◆ Your goal
How many lines below contain the word "Transcript"? Reply solely with the number.

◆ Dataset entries

= = =

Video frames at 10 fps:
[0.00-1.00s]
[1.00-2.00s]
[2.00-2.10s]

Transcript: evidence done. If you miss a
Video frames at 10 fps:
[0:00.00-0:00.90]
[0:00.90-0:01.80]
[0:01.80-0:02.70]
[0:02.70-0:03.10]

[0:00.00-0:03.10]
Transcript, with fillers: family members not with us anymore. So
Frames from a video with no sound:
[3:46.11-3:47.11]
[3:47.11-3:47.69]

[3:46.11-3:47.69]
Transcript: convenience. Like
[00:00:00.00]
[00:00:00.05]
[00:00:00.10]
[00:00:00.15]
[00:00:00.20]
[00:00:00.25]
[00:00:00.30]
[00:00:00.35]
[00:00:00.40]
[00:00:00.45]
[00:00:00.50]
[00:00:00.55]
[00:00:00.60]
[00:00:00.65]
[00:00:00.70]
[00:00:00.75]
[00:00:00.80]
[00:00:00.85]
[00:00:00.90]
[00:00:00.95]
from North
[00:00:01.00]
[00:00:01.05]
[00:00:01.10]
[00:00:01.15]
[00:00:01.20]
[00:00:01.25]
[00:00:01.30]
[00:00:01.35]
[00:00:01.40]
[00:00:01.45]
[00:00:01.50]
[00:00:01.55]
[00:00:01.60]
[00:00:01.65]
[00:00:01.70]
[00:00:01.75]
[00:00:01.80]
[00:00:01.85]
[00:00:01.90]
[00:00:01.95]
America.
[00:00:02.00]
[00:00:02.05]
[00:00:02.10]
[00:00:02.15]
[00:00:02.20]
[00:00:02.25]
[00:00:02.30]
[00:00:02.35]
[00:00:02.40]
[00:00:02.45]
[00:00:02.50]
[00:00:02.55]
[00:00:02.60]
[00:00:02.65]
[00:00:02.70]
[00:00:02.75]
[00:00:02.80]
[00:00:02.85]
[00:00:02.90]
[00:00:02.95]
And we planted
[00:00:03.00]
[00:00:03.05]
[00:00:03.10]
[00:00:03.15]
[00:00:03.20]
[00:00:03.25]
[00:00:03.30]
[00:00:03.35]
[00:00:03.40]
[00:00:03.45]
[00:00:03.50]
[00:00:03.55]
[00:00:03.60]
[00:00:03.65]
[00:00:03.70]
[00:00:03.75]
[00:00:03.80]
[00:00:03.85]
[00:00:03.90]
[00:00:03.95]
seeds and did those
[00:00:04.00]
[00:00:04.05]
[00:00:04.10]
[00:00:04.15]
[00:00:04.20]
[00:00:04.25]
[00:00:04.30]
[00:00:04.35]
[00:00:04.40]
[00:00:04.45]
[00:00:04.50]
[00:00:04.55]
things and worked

= = =

◆ Solution for this task
3